- About this exercise
Leaving the pictures aside, repeat each line below exactly.

---------- The data ----------

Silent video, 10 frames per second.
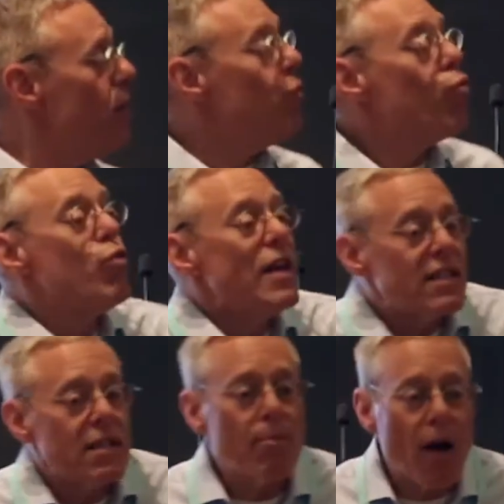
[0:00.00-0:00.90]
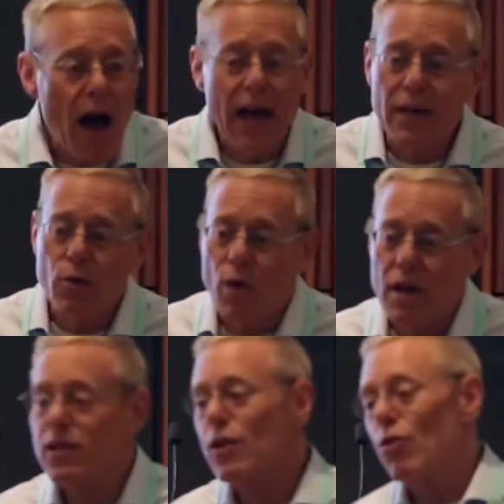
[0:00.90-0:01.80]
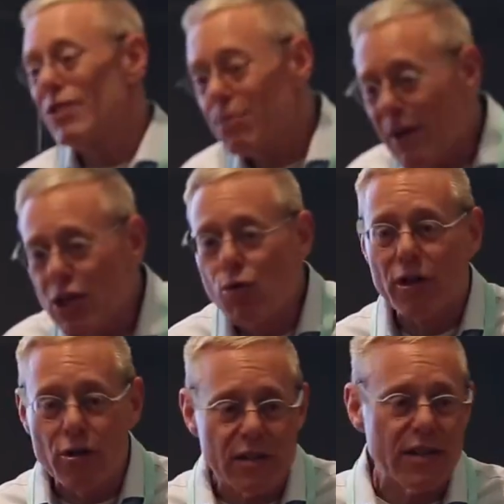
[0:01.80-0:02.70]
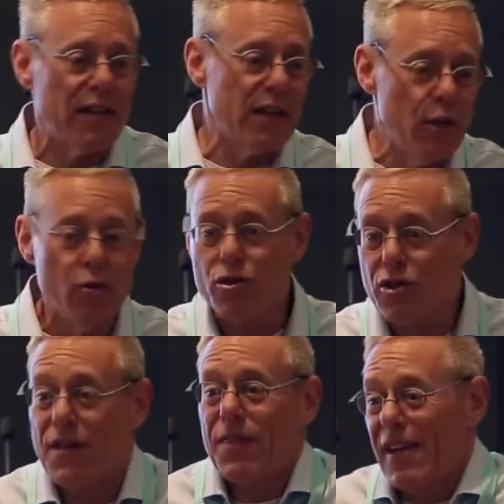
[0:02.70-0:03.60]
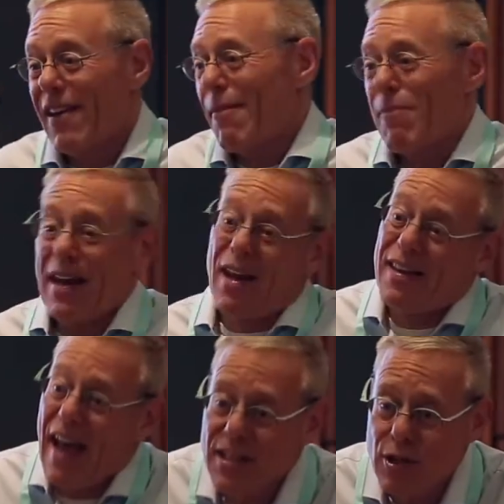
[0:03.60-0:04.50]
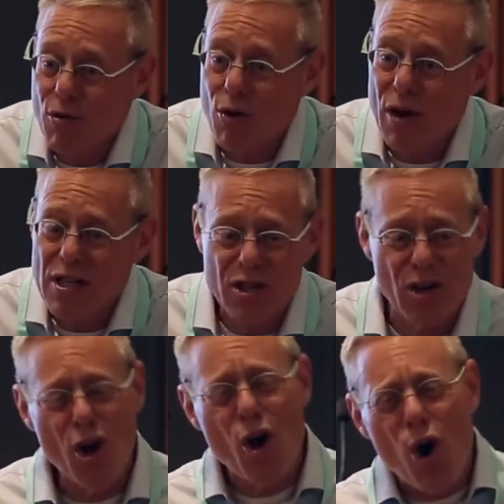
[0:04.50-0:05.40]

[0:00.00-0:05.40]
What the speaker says: The reason behind it was, you know, especially when you're selling used shit, then I may need to ask you a question.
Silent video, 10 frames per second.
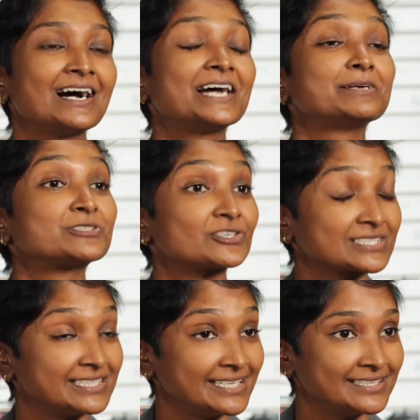I am
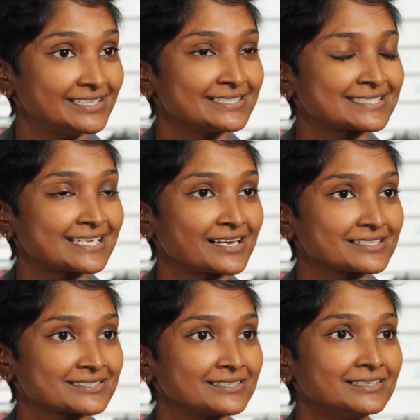Dr. Nadine
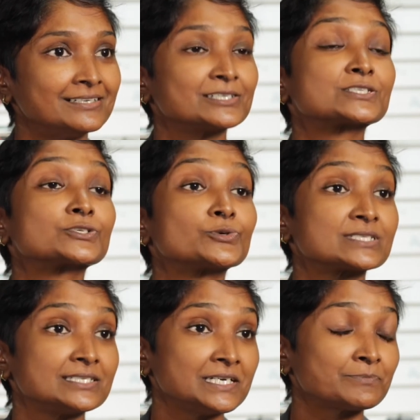Sangster,
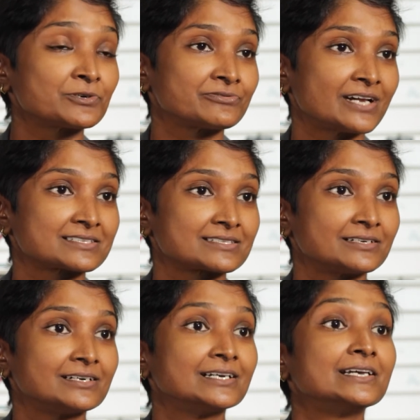Associate
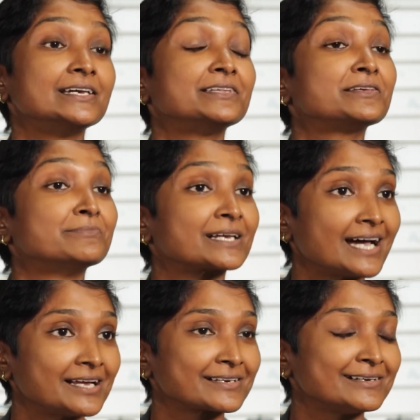Professor in the
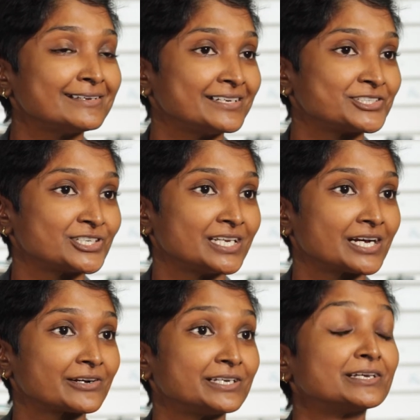Mechanical
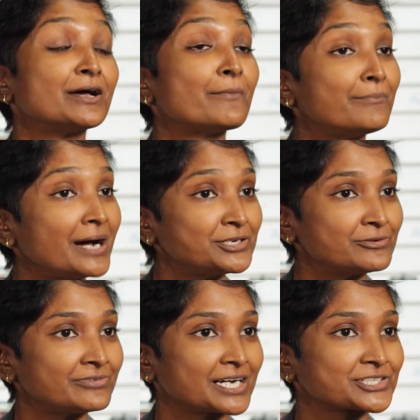Engineering,
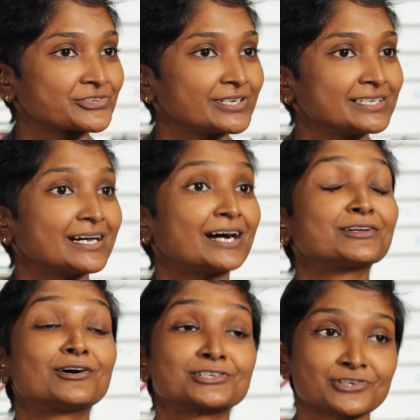Manufacturing and
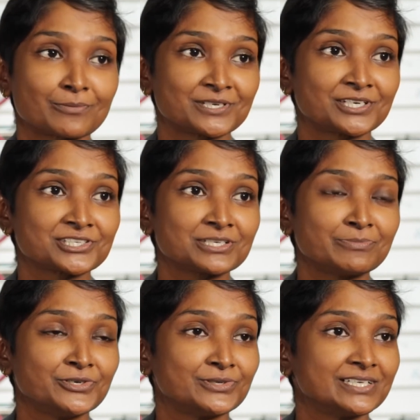Entrepreneurship
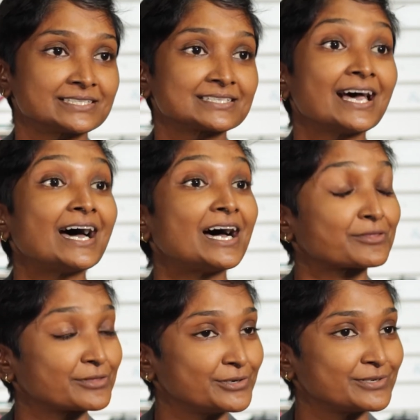Unit
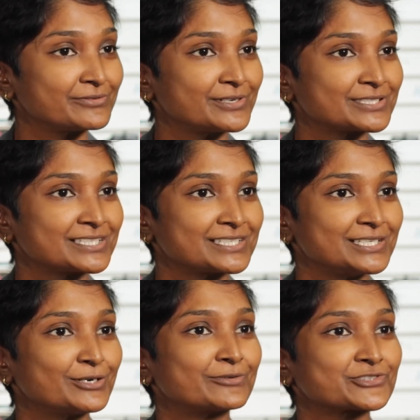at the
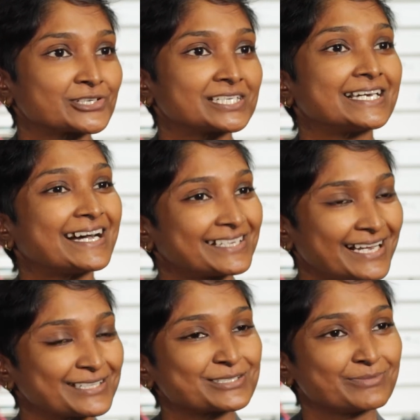University of Trinidad
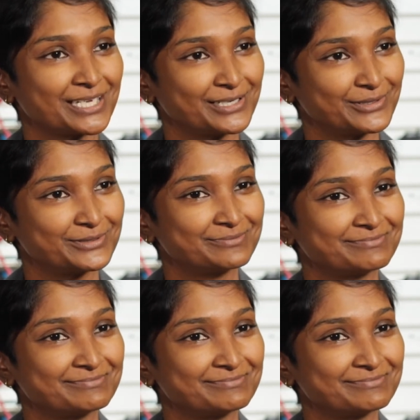and Tobago.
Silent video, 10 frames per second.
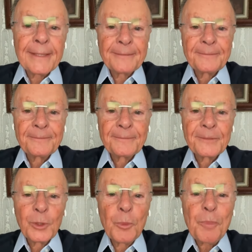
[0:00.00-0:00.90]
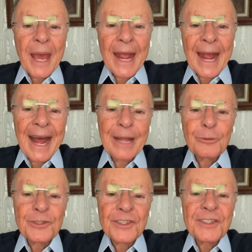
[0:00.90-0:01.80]
Sin is
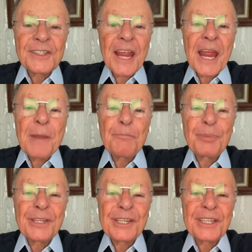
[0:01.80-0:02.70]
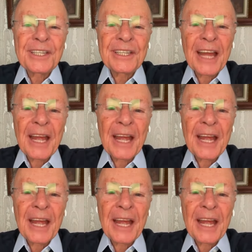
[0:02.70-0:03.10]
always trending,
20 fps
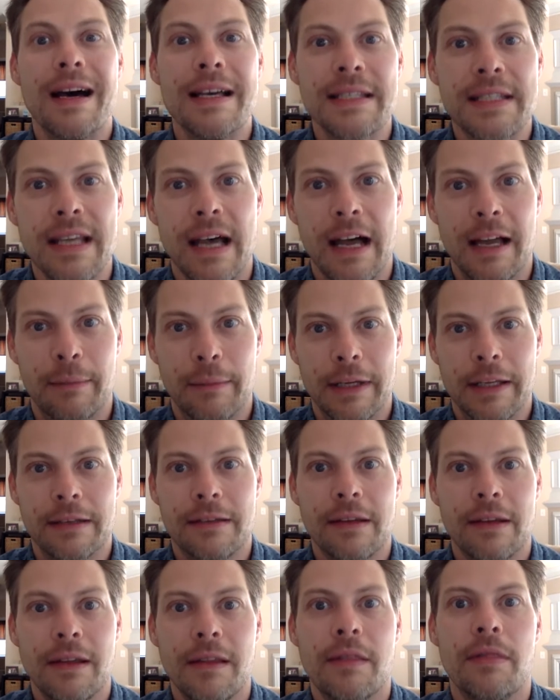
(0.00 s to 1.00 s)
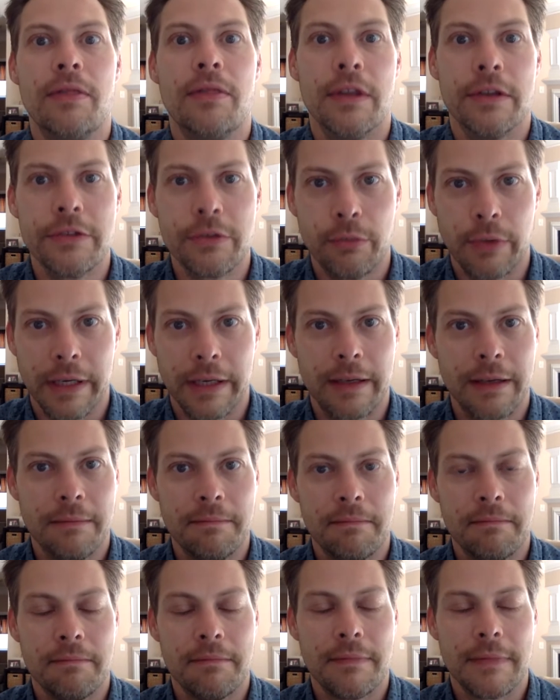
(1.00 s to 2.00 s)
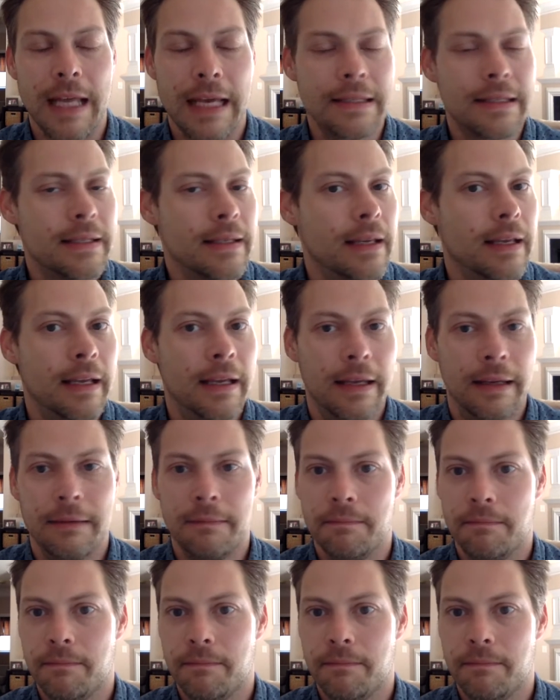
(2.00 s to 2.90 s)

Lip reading: assignment this week. That's it.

----------

- Exercise answer
Silent video, 10 frames per second.
[0:00.00-0:00.90]
[0:00.90-0:01.80]
[0:01.80-0:02.70]
[0:02.70-0:03.60]
[0:03.60-0:04.50]
[0:04.50-0:05.40]

[0:00.00-0:05.40]
What the speaker says: The reason behind it was, you know, especially when you're selling used shit, then I may need to ask you a question.
Silent video, 10 frames per second.
I am
Dr. Nadine
Sangster,
Associate
Professor in the
Mechanical
Engineering,
Manufacturing and
Entrepreneurship
Unit
at the
University of Trinidad
and Tobago.
Silent video, 10 frames per second.
[0:00.00-0:00.90]
[0:00.90-0:01.80]
Sin is
[0:01.80-0:02.70]
[0:02.70-0:03.10]
always trending,
20 fps
(0.00 s to 1.00 s)
(1.00 s to 2.00 s)
(2.00 s to 2.90 s)

Lip reading: assignment this week. That's it.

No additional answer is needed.